9.2.4 Chalcolithic and Bronze Age

The Chalcolithic and Bronze Age is marked by fluctuating and often declining woodland, attributed to pastoral and mixed agricultural land use, but interspersed with periods of tree regeneration. Some sites are poorly dated or lack chronological controls (eg Caseldine 1980) so cannot be confidently placed within the existing archaeological framework. Where dating is sufficient, there is evidence for progressive and substantive incursions into woodland cover, particularly for grazing at upland sites like Carn Dubh (Tipping in Rideout et al 1996). The pollen signal for farming, especially cultivation, remains low or sporadic. Nonetheless, Edwards and Whittington (1998a) suggest that, as in the Neolithic, ‘forest farming’ may have taken place during the Bronze Age (around 4520–3210 cal BP), consisting of small openings, possibly near the shore of Rae Loch and contributing to soil erosion.

Peaceful morning on Rae Loch ©️ Alan Reid (CC BY-SA)

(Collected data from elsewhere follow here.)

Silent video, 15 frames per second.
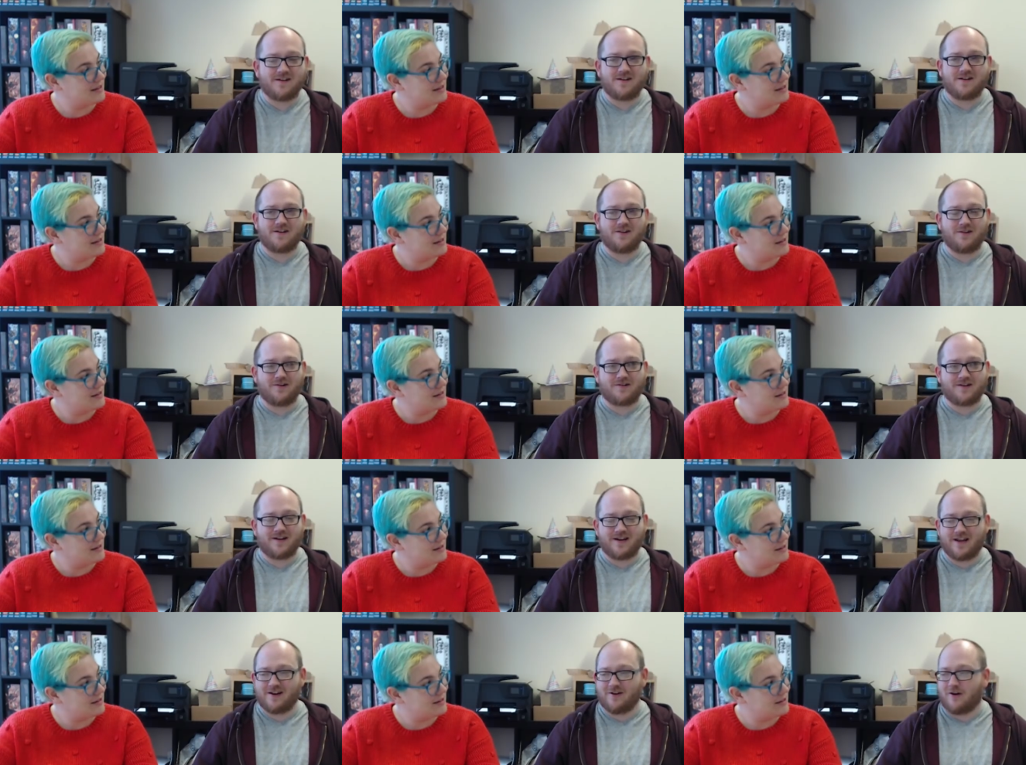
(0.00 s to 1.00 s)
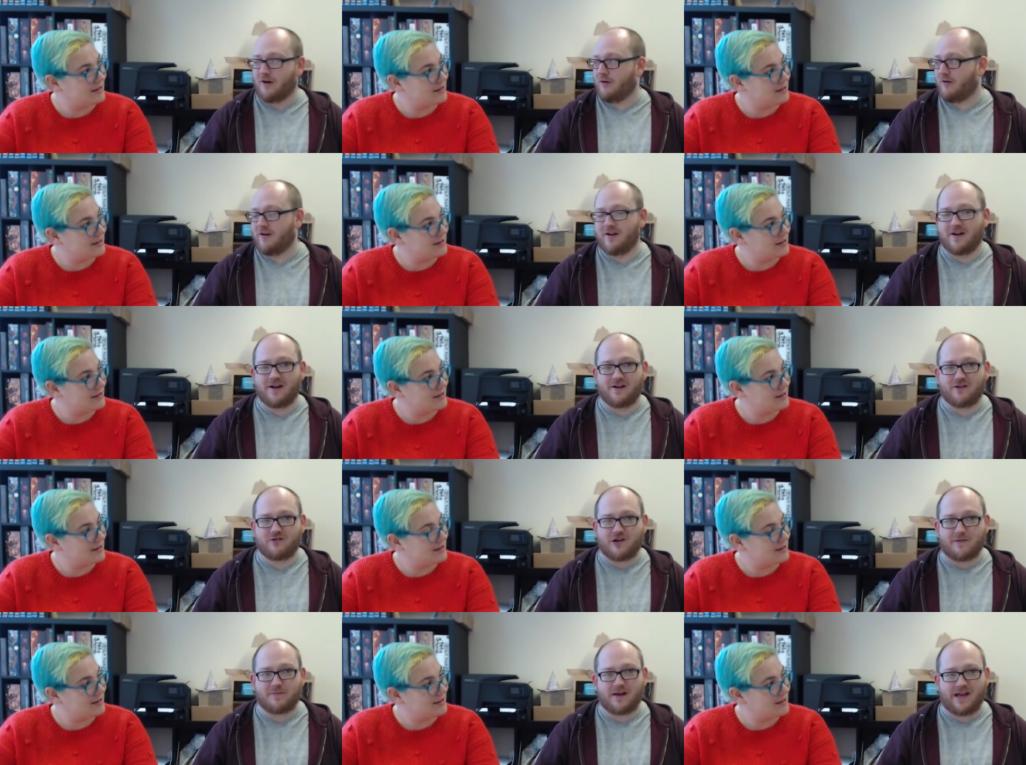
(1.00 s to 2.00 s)
Speaker 1: look at it in horror, and try
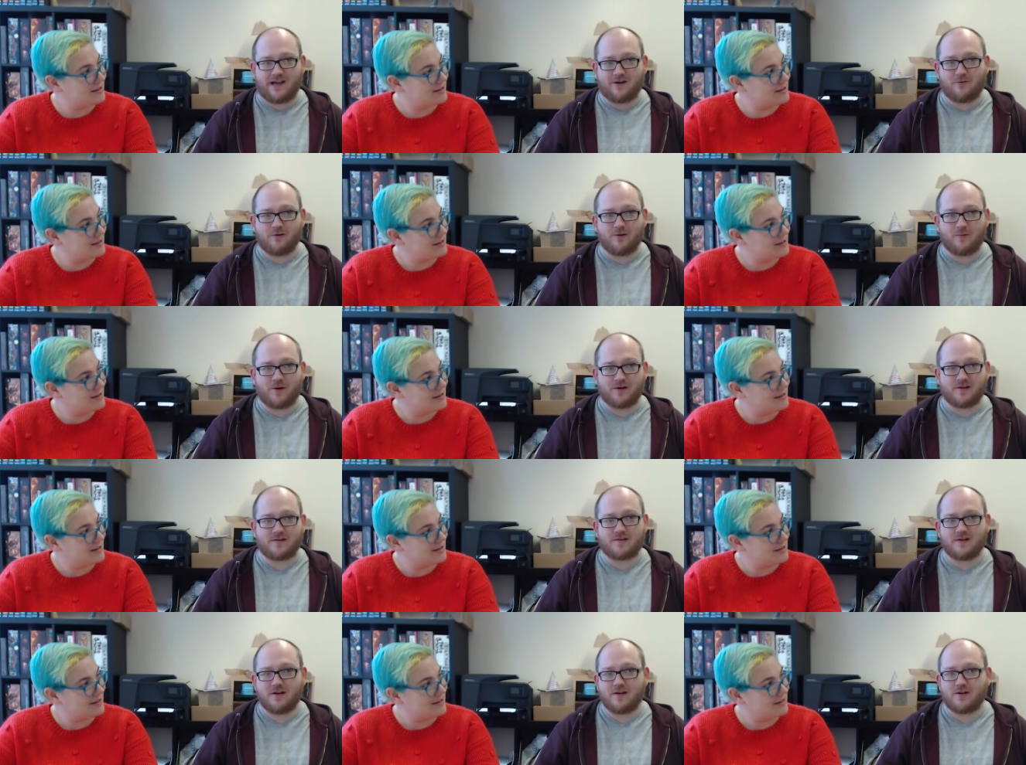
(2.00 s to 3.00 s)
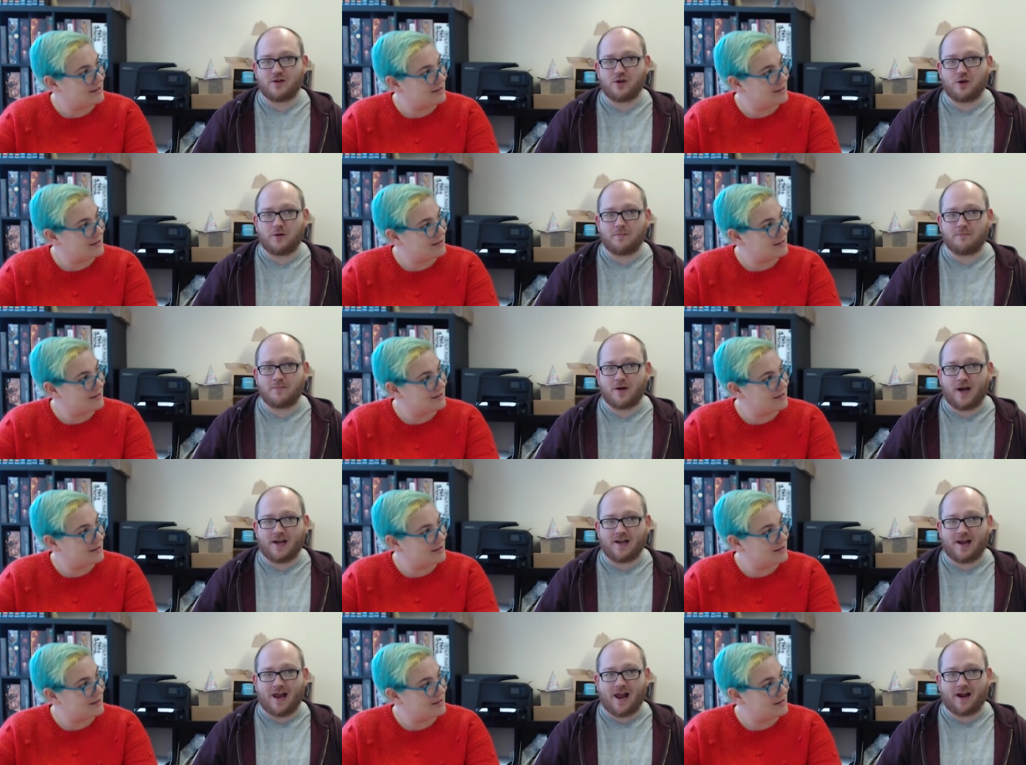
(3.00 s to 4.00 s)
playing it all at once. You might
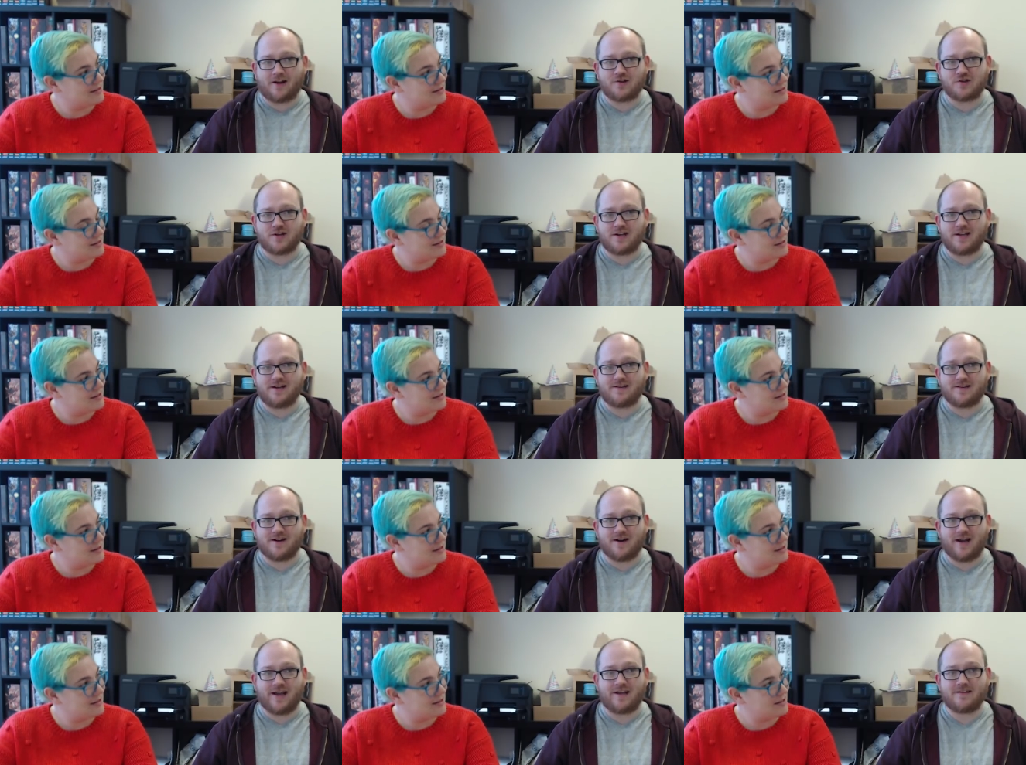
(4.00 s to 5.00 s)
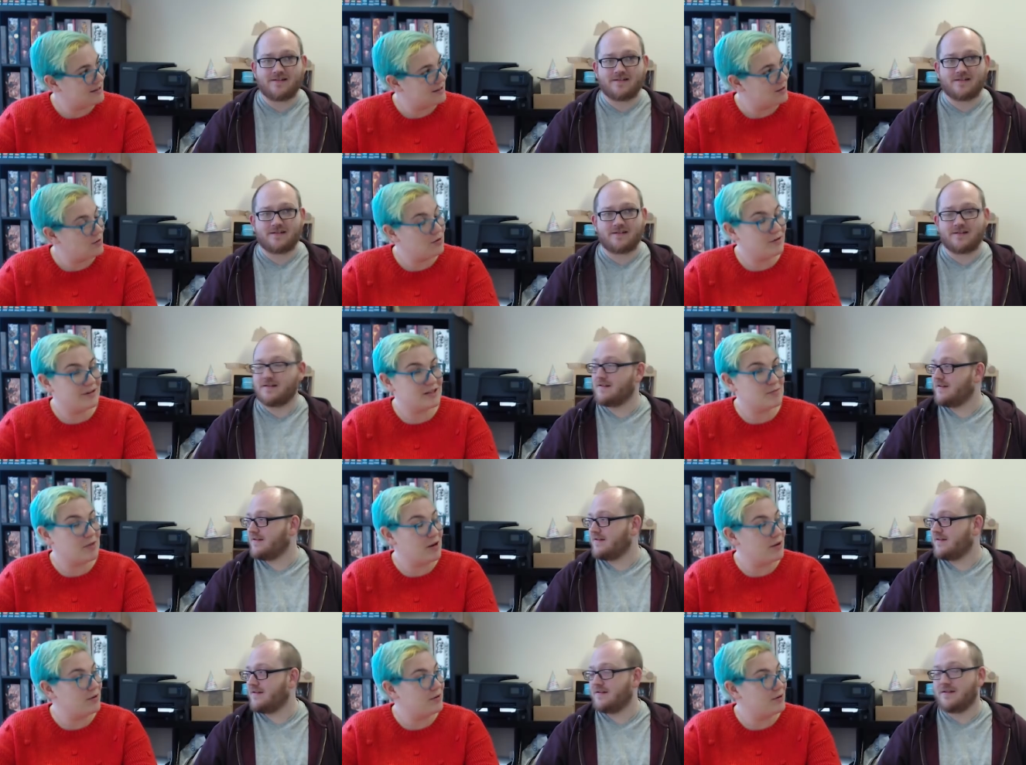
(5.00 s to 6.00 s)
actually die.
Speaker 2: Or
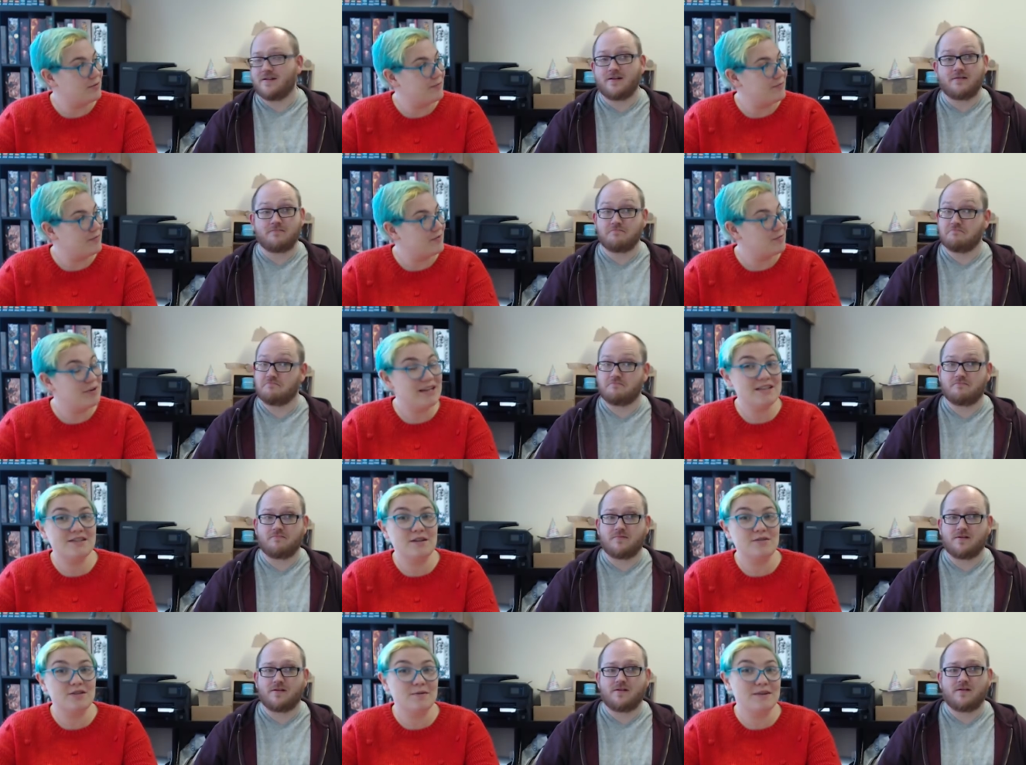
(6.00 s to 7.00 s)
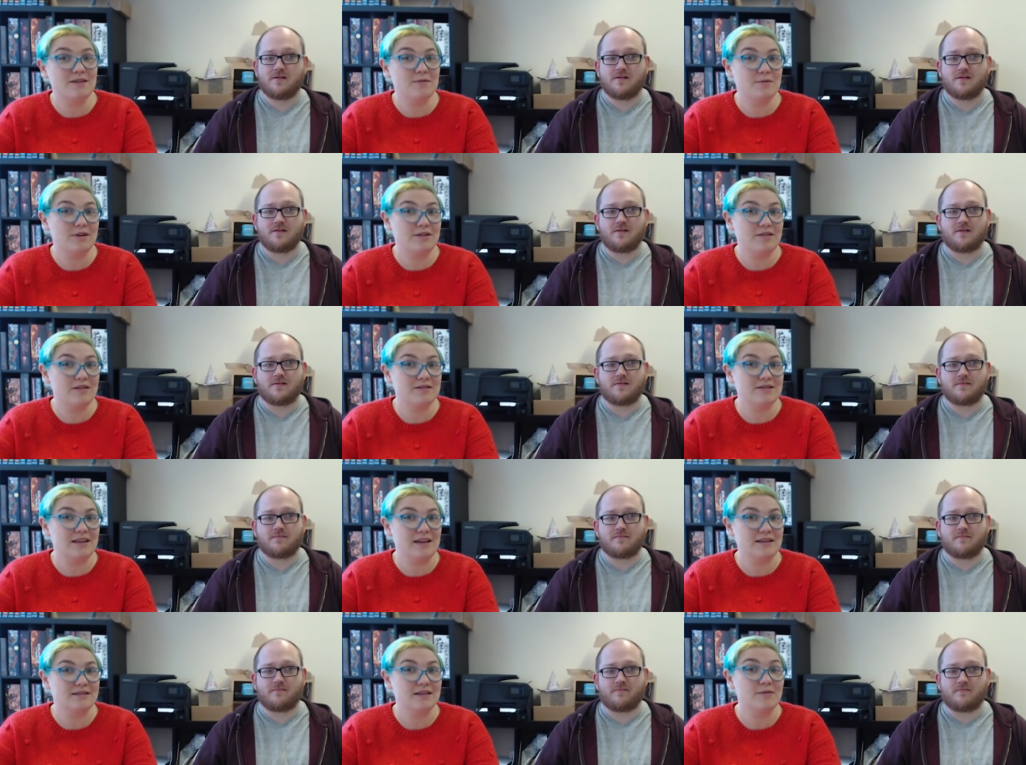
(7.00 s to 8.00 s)
explode. Please don't do either one of those
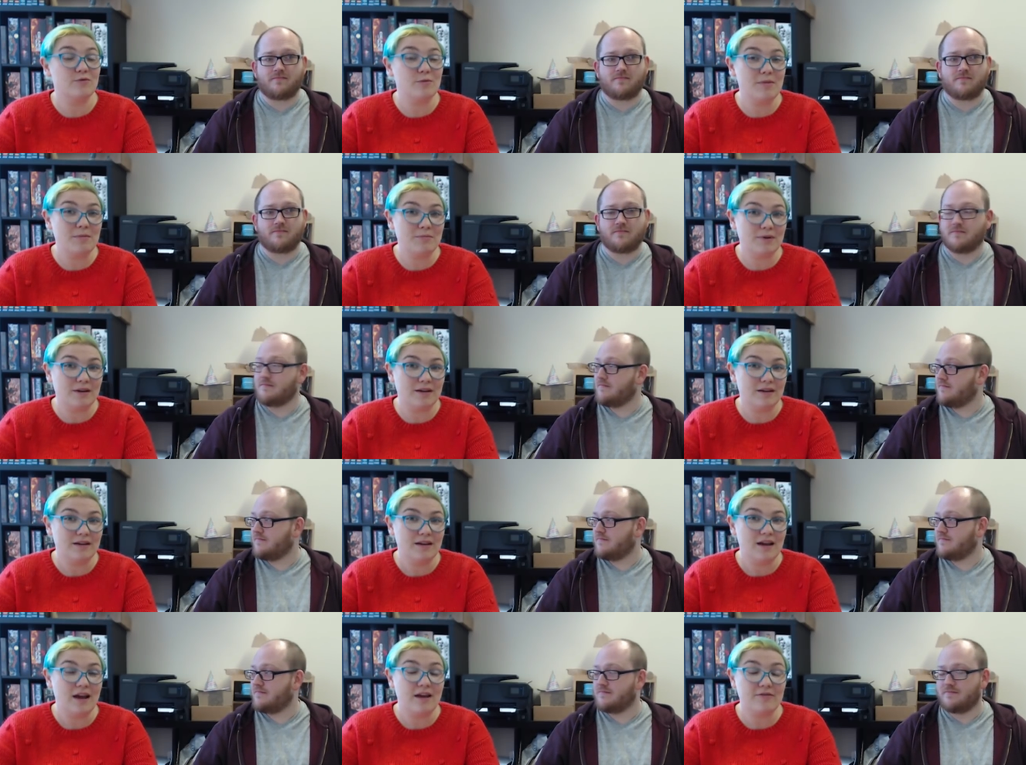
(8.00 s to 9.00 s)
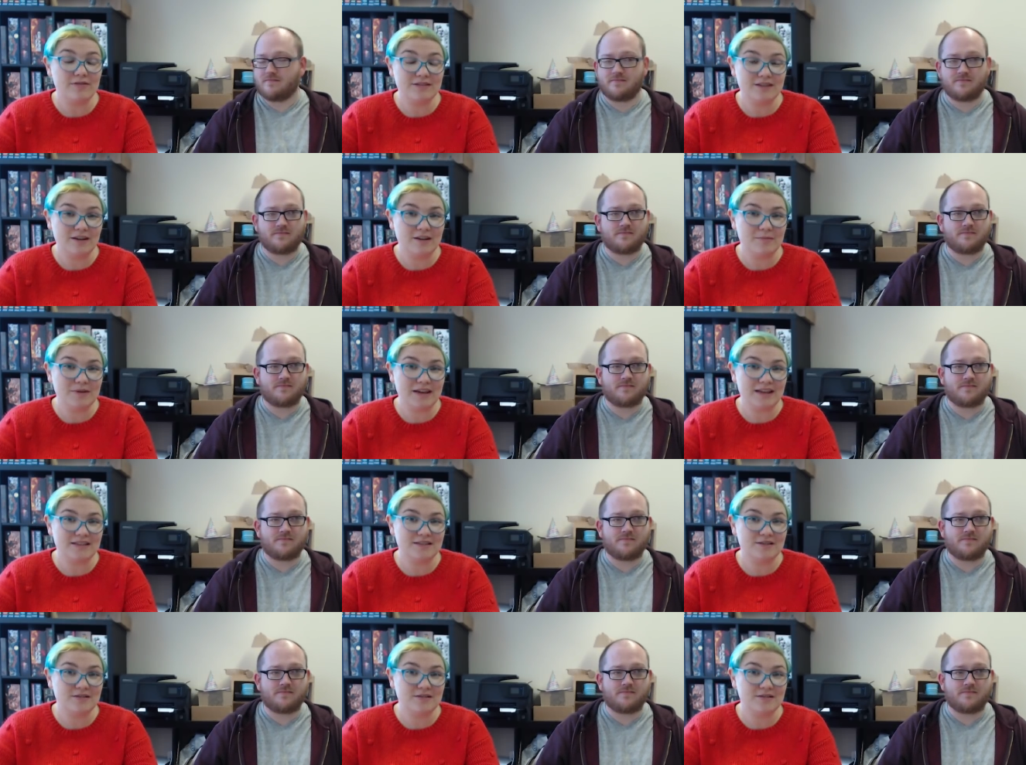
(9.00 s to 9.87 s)
things. And remember, every time it gets too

Phases of apparent forest regeneration are common but can be difficult to interpret in terms of settlement and land use, since some sampling sites may have supported a fringe of tree cover. These may therefore produce a very local signal of tree growth, rather than indicating that trees colonised hillslopes. Hillslopes are more likely to have been the focus of land use, and some areas of human activity may have remained relatively small and difficult to detect in the pollen record, as indicated for the Neolithic.

On a broader scale, comparative analysis of a network of sites in eastern Perthshire allowed Caseldine (1980) to suggest that local tree growth persisted into later prehistory in the high ground at Loch Maraich but not on the lower hills around Alyth, which appear to have supported more intensive and continuous land use. It is unfortunate that these records are undated. The lowland catchment around Rae Loch remained predominantly wooded until 3120 cal BP (Edwards and Whittington 1998a). Overall and similar to the Neolithic, this suggests a dynamic and heterogeneous landscape. This could be in keeping with the interpretation offered at Blackford, of a fluid and shifting social and physical landscape of construction, use, discontinuity and reuse over multiple human generations (O’Connell and Anderson 2021). There is, in contrast with long-running academic debate (Armit et al 2014; Turney et al 2016), no evidence for extensive climate-driven abandonment of upland areas in the late Bronze Age (Tipping 1995).